→ **Action item**: Look through the entries below for the line with "[0.33-0.67s]" and the line with "Transcript: society that", then give again exactly those two lines and all lines between them, minus the pictures.

→ **Supplied data**:

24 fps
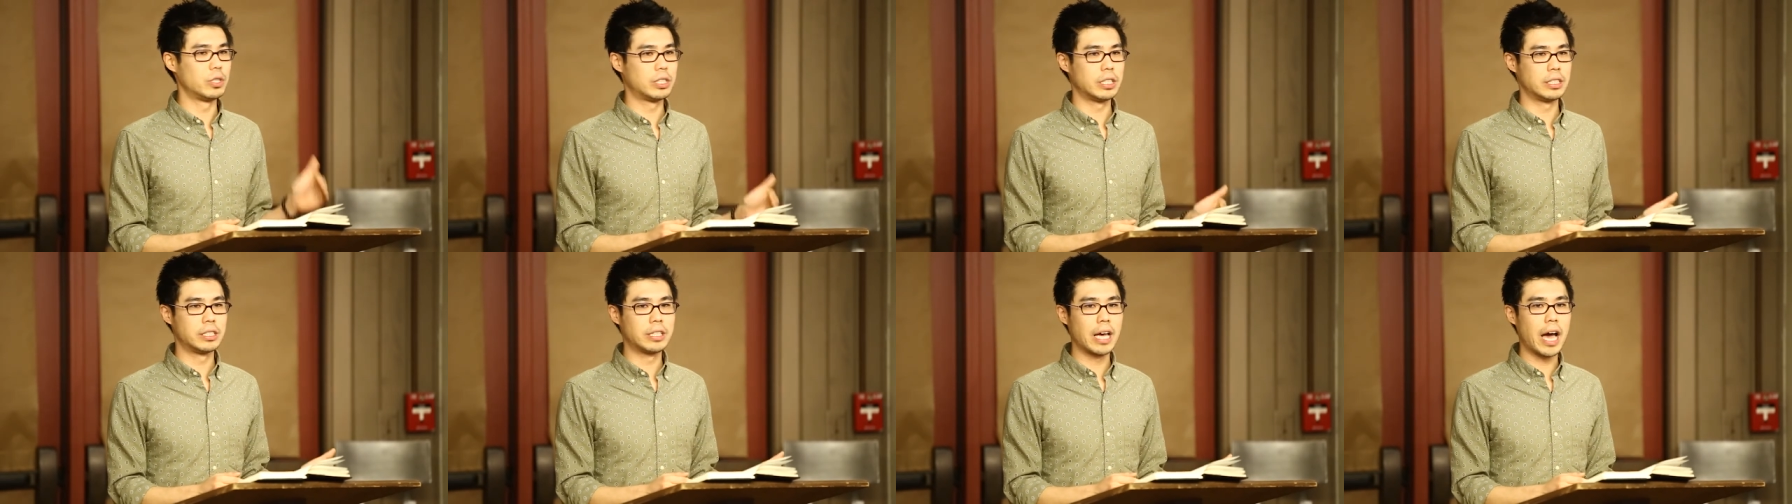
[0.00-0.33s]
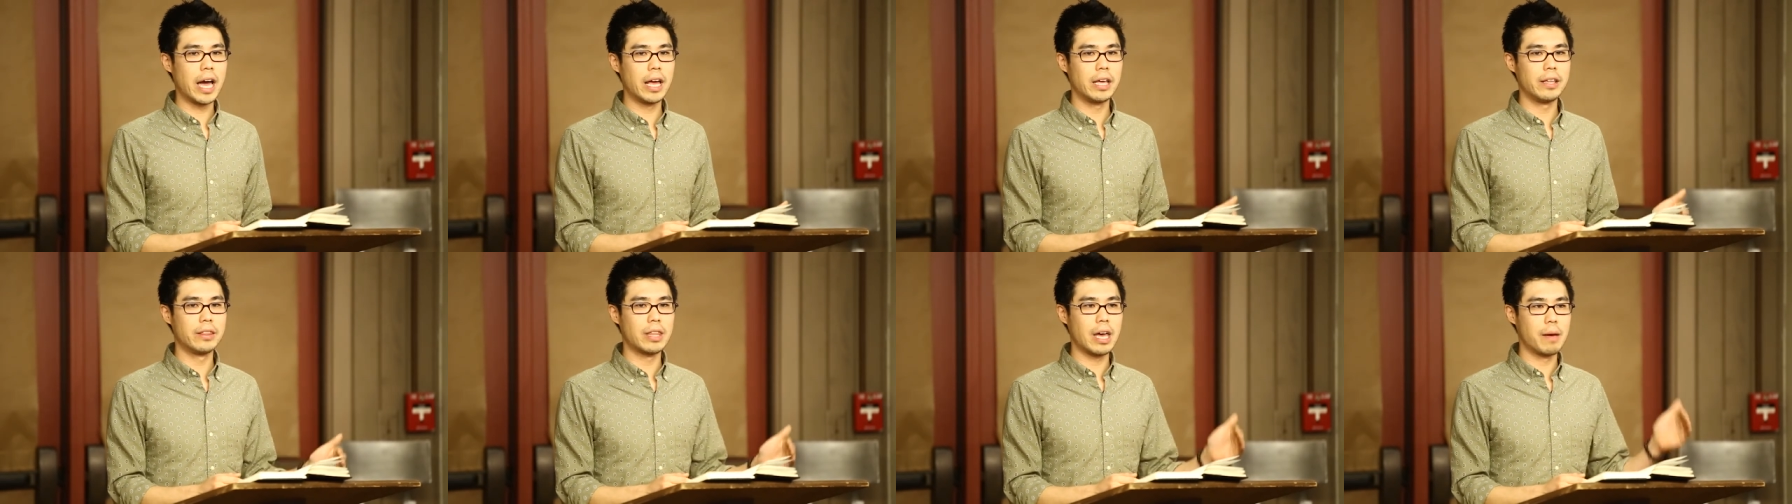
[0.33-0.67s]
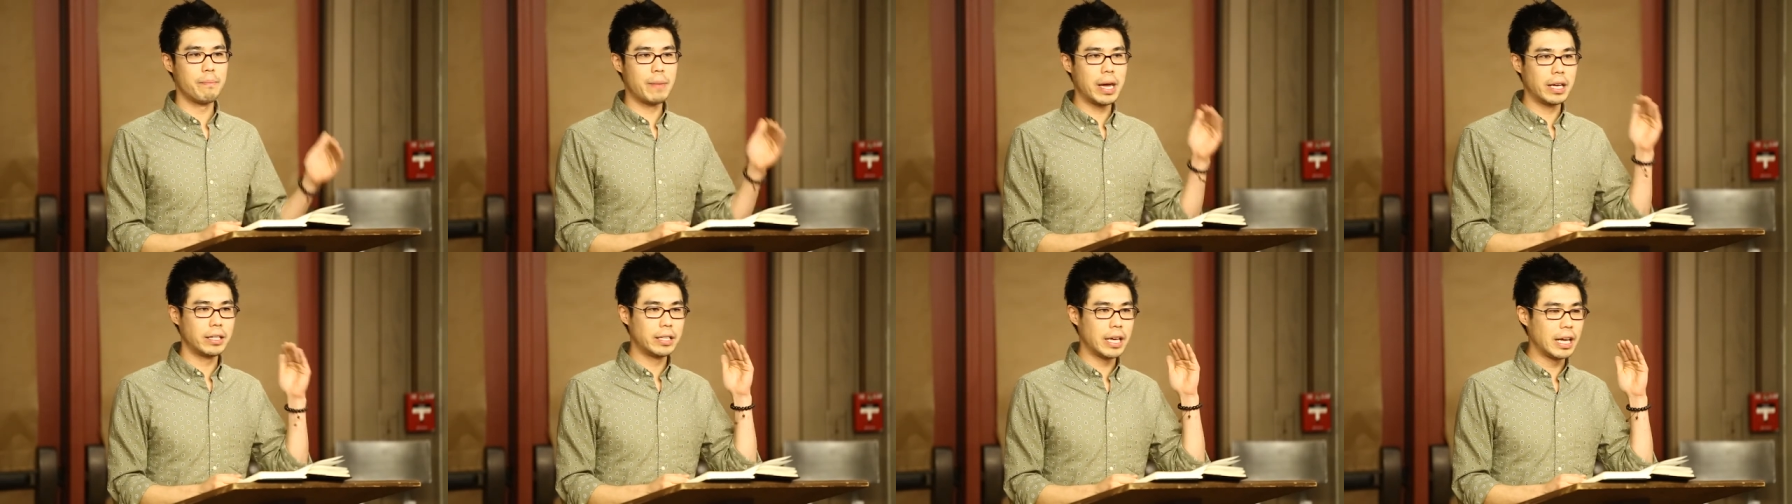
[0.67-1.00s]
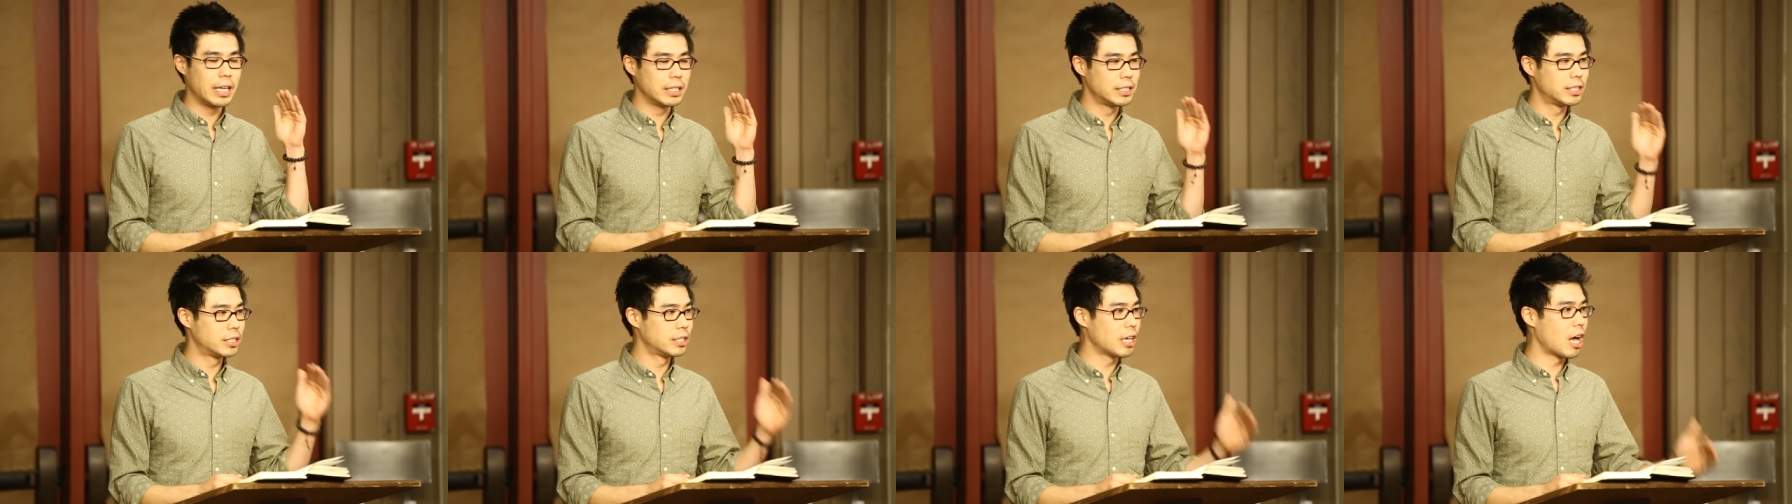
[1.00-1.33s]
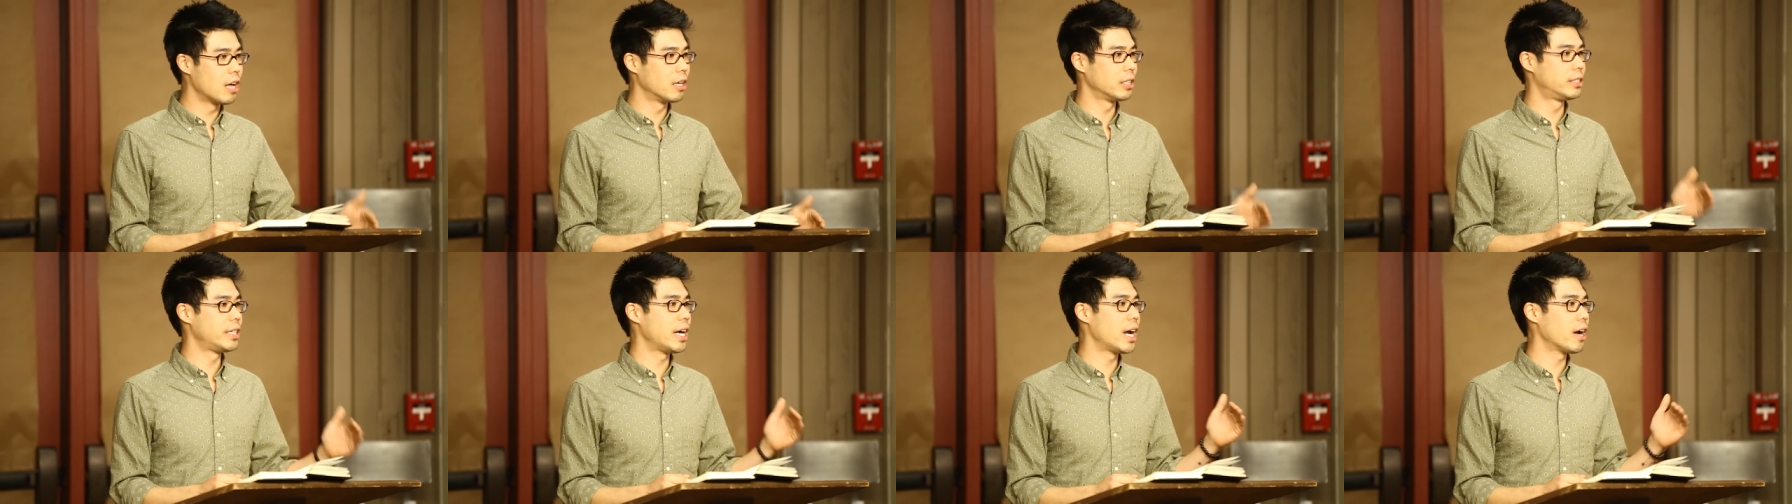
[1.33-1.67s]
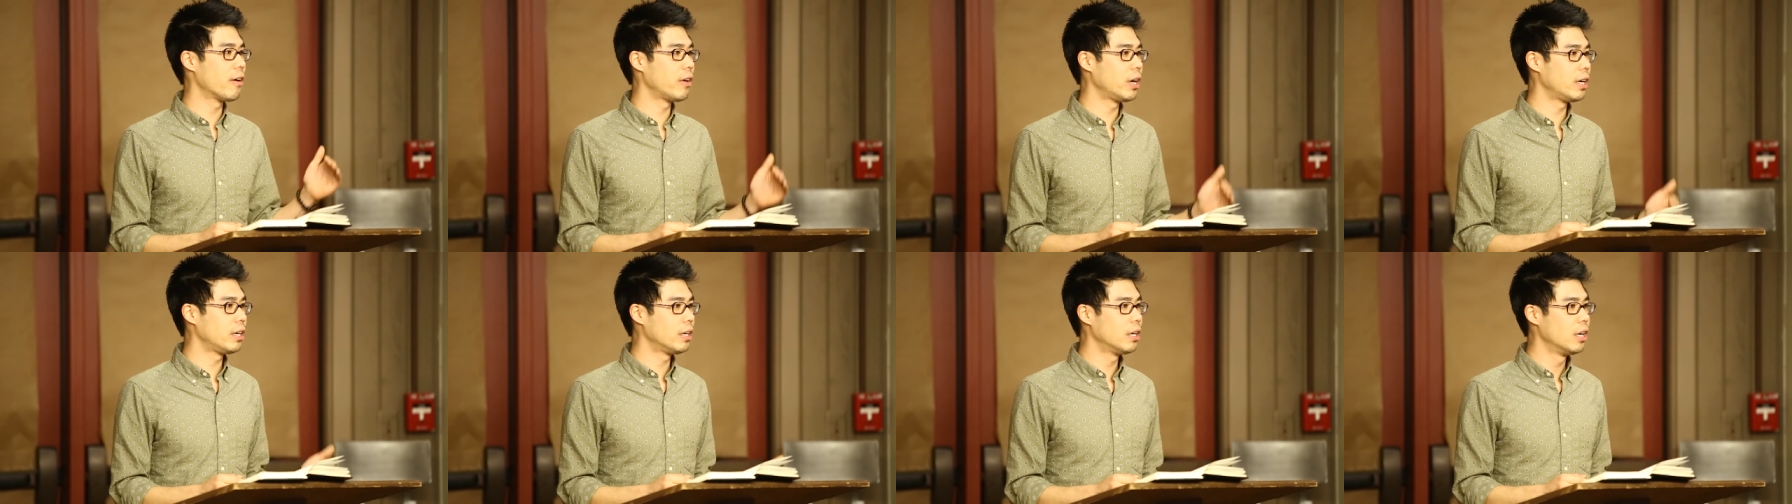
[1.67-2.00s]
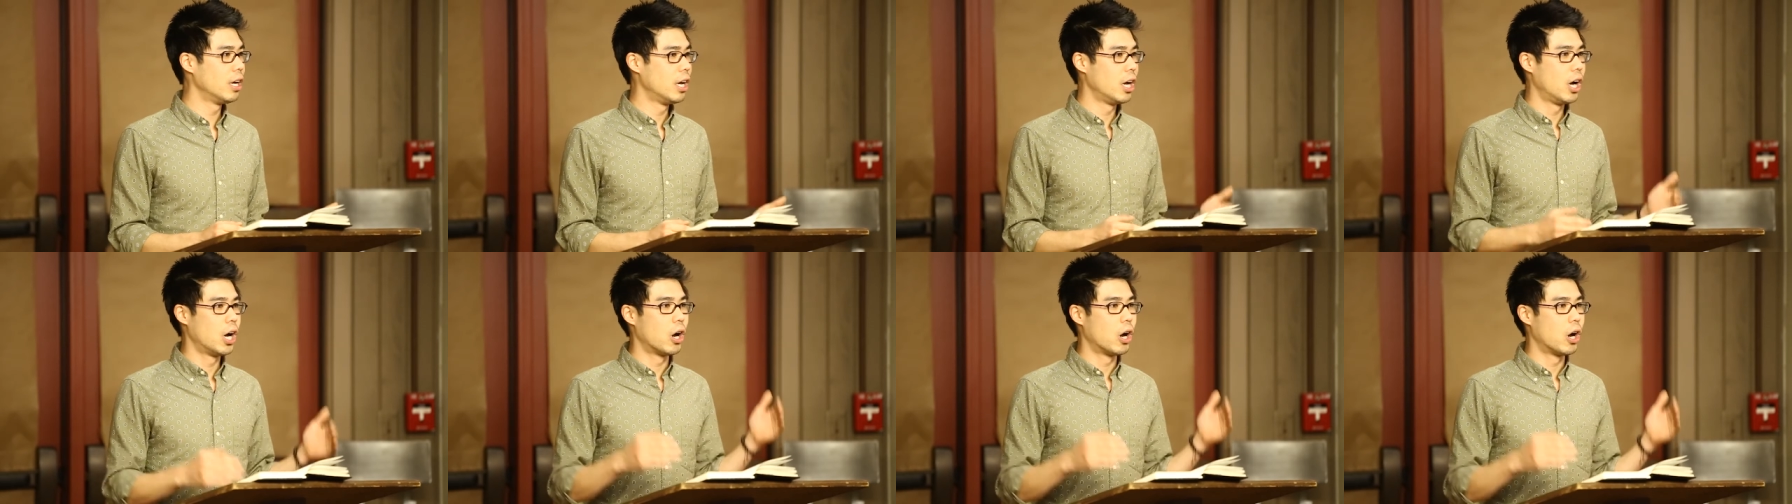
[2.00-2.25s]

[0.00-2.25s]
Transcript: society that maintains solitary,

* * *

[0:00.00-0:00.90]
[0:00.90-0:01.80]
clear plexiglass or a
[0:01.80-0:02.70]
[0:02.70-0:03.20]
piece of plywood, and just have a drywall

→ **Solution for this exercise**:
[0.33-0.67s]
[0.67-1.00s]
[1.00-1.33s]
[1.33-1.67s]
[1.67-2.00s]
[2.00-2.25s]

[0.00-2.25s]
Transcript: society that maintains solitary,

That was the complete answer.